*ENTRIES SHOWN*
Content starts

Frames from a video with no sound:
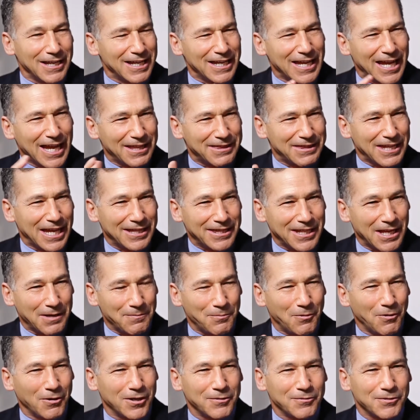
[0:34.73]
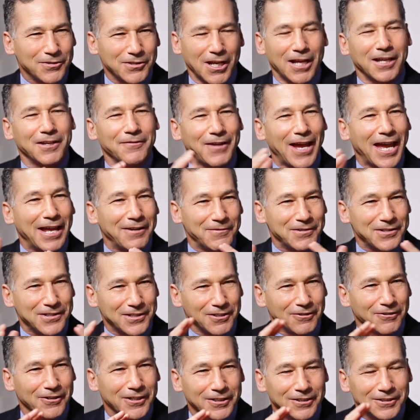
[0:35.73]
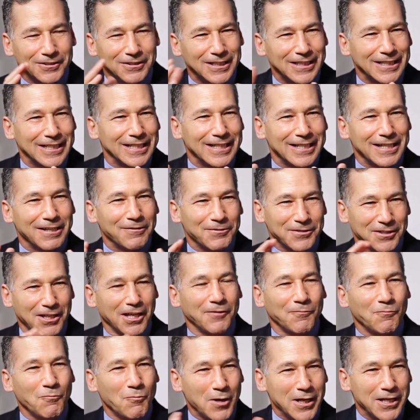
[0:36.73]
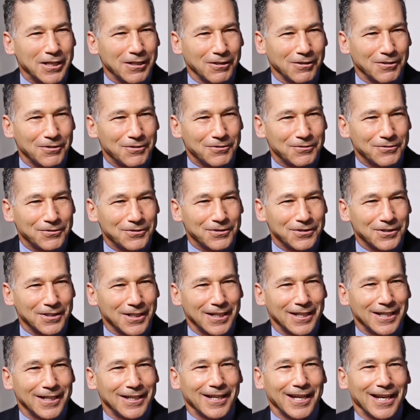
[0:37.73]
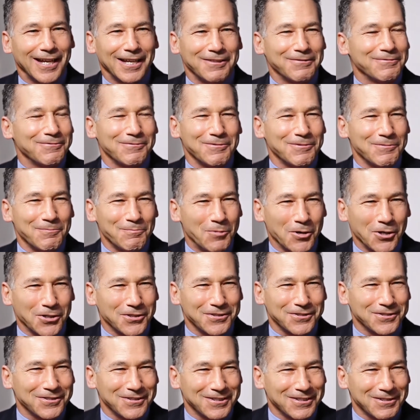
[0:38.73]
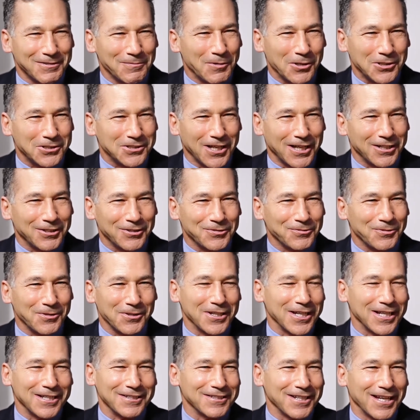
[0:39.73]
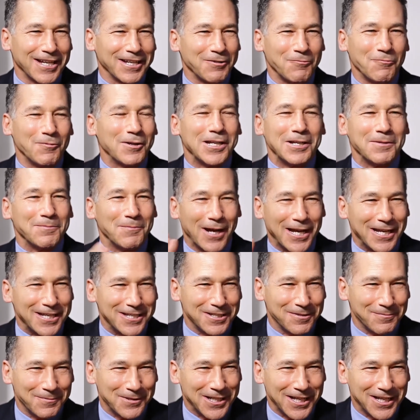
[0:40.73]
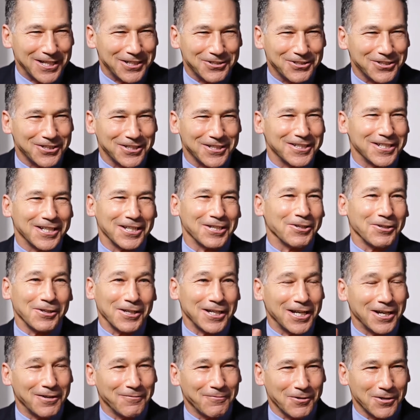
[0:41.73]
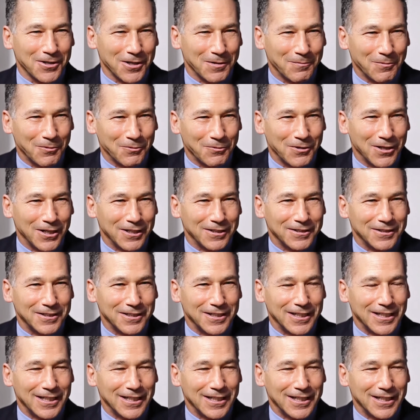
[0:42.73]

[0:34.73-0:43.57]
at that point it was kind of adversarial, it was kind of win-lose, and the book titles were things like Winning by Intimidation and Looking Out for Number One.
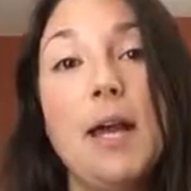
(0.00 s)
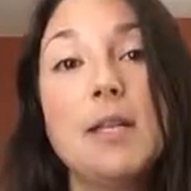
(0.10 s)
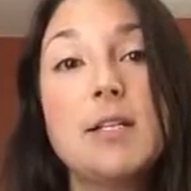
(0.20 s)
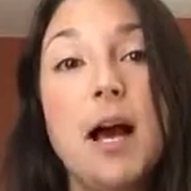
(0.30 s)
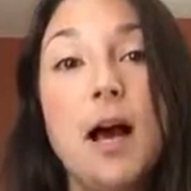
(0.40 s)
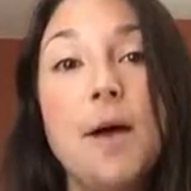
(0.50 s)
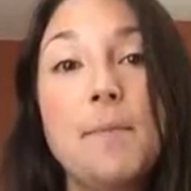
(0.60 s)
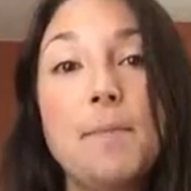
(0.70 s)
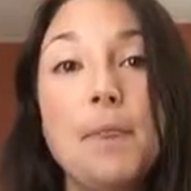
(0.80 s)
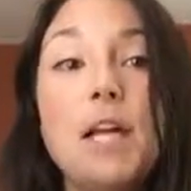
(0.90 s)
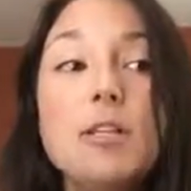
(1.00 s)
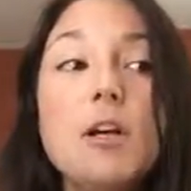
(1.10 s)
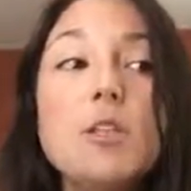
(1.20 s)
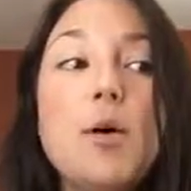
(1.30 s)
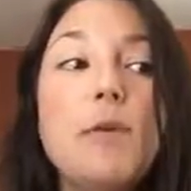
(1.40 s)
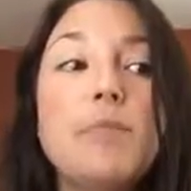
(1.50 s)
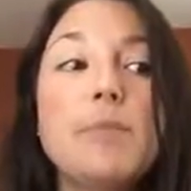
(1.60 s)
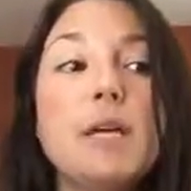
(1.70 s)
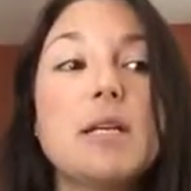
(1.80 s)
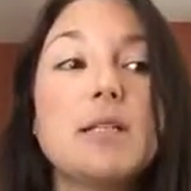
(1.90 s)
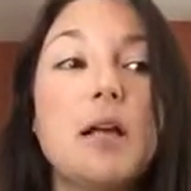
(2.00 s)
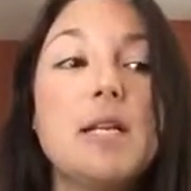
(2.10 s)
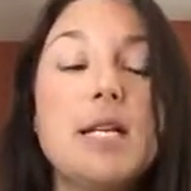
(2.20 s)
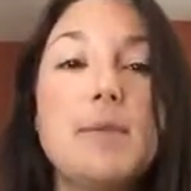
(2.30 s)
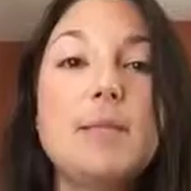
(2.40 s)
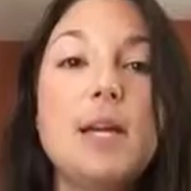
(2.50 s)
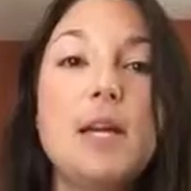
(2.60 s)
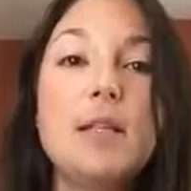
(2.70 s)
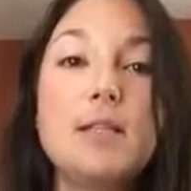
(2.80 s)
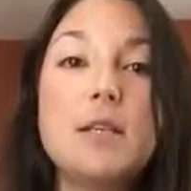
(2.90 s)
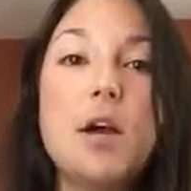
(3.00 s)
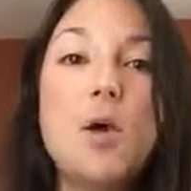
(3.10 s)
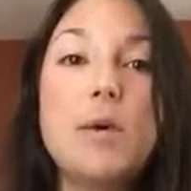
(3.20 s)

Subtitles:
And it's also helpful because a lot of times kids,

Content ends

*EXERCISE REQUIREMENTS*
Output the listing above exactly as it stands; no picture should appear.

*RESPONSE BOX*
Frames from a video with no sound:
[0:34.73]
[0:35.73]
[0:36.73]
[0:37.73]
[0:38.73]
[0:39.73]
[0:40.73]
[0:41.73]
[0:42.73]

[0:34.73-0:43.57]
at that point it was kind of adversarial, it was kind of win-lose, and the book titles were things like Winning by Intimidation and Looking Out for Number One.
(0.00 s)
(0.10 s)
(0.20 s)
(0.30 s)
(0.40 s)
(0.50 s)
(0.60 s)
(0.70 s)
(0.80 s)
(0.90 s)
(1.00 s)
(1.10 s)
(1.20 s)
(1.30 s)
(1.40 s)
(1.50 s)
(1.60 s)
(1.70 s)
(1.80 s)
(1.90 s)
(2.00 s)
(2.10 s)
(2.20 s)
(2.30 s)
(2.40 s)
(2.50 s)
(2.60 s)
(2.70 s)
(2.80 s)
(2.90 s)
(3.00 s)
(3.10 s)
(3.20 s)

Subtitles:
And it's also helpful because a lot of times kids,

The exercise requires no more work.